Records for this exercise Start Marker
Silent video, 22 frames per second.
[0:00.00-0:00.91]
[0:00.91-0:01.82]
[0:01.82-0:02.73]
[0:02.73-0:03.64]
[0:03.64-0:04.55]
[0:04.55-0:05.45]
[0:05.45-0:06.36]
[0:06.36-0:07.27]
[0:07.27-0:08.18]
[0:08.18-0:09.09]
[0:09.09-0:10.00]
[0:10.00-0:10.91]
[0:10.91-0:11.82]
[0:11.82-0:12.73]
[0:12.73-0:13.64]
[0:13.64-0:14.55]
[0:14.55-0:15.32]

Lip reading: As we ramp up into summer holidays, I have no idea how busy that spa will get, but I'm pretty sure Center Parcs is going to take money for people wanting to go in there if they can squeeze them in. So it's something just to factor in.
Records for this exercise End Marker
Records for this exercise Start Marker
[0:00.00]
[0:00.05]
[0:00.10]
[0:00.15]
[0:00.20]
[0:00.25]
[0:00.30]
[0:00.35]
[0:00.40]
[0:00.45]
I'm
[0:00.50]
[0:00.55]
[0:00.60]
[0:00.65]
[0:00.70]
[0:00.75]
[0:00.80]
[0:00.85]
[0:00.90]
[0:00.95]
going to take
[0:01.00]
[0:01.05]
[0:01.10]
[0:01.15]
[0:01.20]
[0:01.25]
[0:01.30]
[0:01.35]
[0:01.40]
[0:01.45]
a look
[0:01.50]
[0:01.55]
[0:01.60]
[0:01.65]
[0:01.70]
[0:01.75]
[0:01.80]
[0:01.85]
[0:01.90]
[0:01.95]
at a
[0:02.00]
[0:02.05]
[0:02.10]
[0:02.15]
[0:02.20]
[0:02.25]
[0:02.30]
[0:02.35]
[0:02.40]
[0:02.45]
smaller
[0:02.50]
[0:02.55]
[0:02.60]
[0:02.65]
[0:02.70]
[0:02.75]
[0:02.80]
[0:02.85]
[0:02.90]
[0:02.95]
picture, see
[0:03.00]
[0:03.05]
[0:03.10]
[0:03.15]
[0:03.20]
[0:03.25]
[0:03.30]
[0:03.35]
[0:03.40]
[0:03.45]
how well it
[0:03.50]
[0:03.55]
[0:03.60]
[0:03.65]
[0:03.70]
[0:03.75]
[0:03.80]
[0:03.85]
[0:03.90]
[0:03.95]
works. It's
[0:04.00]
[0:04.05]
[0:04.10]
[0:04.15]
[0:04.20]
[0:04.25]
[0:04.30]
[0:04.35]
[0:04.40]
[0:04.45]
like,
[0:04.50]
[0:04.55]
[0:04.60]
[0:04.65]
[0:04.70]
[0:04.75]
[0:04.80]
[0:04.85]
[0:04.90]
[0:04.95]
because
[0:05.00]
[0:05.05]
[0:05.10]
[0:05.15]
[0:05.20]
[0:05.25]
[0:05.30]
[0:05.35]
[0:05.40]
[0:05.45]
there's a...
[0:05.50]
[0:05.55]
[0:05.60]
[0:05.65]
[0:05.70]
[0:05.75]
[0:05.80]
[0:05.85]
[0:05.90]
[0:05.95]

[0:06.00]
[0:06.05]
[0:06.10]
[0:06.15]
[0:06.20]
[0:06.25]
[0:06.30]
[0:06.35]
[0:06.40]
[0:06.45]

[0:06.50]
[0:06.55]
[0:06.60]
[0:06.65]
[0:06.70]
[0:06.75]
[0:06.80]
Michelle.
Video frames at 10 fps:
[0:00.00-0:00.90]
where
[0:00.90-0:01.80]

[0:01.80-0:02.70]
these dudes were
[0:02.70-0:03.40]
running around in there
Records for this exercise End Marker
** Task goal **
Return only the lines between the one holding "Silent video, 22 frames per second." and the one holding "Lip reading: As", inclusive, exactly as they appear above.

** Solution to this task **
Silent video, 22 frames per second.
[0:00.00-0:00.91]
[0:00.91-0:01.82]
[0:01.82-0:02.73]
[0:02.73-0:03.64]
[0:03.64-0:04.55]
[0:04.55-0:05.45]
[0:05.45-0:06.36]
[0:06.36-0:07.27]
[0:07.27-0:08.18]
[0:08.18-0:09.09]
[0:09.09-0:10.00]
[0:10.00-0:10.91]
[0:10.91-0:11.82]
[0:11.82-0:12.73]
[0:12.73-0:13.64]
[0:13.64-0:14.55]
[0:14.55-0:15.32]

Lip reading: As we ramp up into summer holidays, I have no idea how busy that spa will get, but I'm pretty sure Center Parcs is going to take money for people wanting to go in there if they can squeeze them in. So it's something just to factor in.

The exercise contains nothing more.